* _Records shown_:
━━━━━━

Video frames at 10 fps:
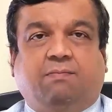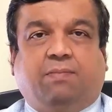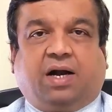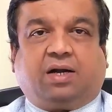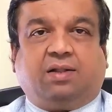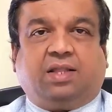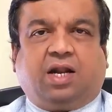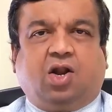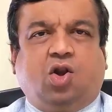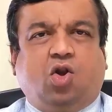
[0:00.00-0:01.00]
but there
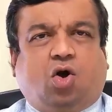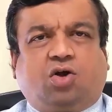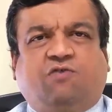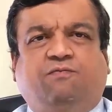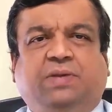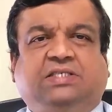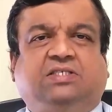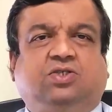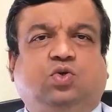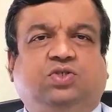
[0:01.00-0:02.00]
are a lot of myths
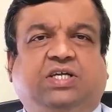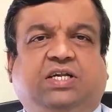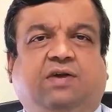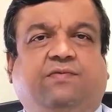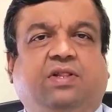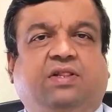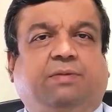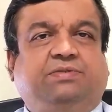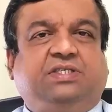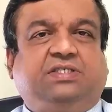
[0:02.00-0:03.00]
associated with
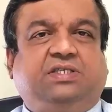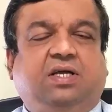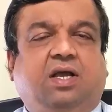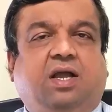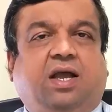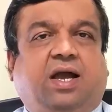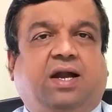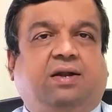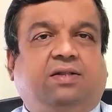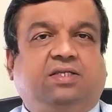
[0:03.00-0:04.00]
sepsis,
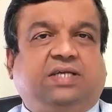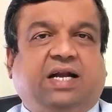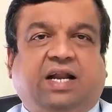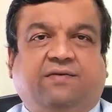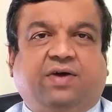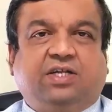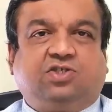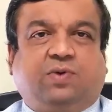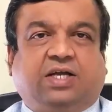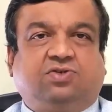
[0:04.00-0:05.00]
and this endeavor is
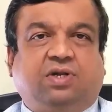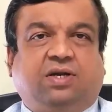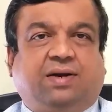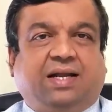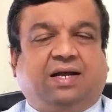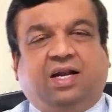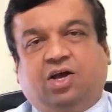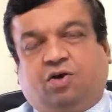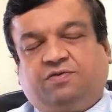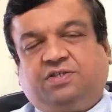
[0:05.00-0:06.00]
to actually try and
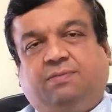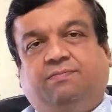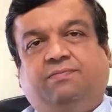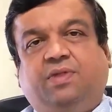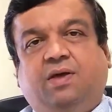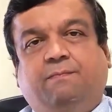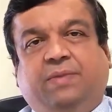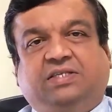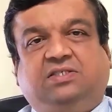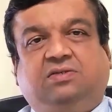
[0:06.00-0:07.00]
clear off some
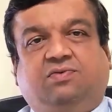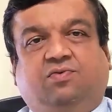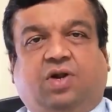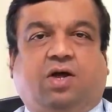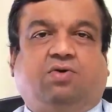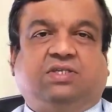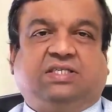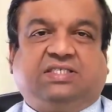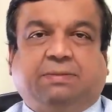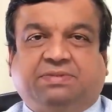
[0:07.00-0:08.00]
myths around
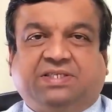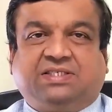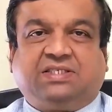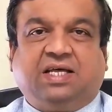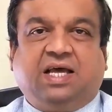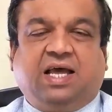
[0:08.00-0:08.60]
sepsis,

━━━━━━

Your answer must be exactly the lines from the one with "[0:01.00-0:02.00]" through the last line of the entries, both included, with no pictures; please add nothing else.

* _Answer area_:
[0:01.00-0:02.00]
are a lot of myths
[0:02.00-0:03.00]
associated with
[0:03.00-0:04.00]
sepsis,
[0:04.00-0:05.00]
and this endeavor is
[0:05.00-0:06.00]
to actually try and
[0:06.00-0:07.00]
clear off some
[0:07.00-0:08.00]
myths around
[0:08.00-0:08.60]
sepsis,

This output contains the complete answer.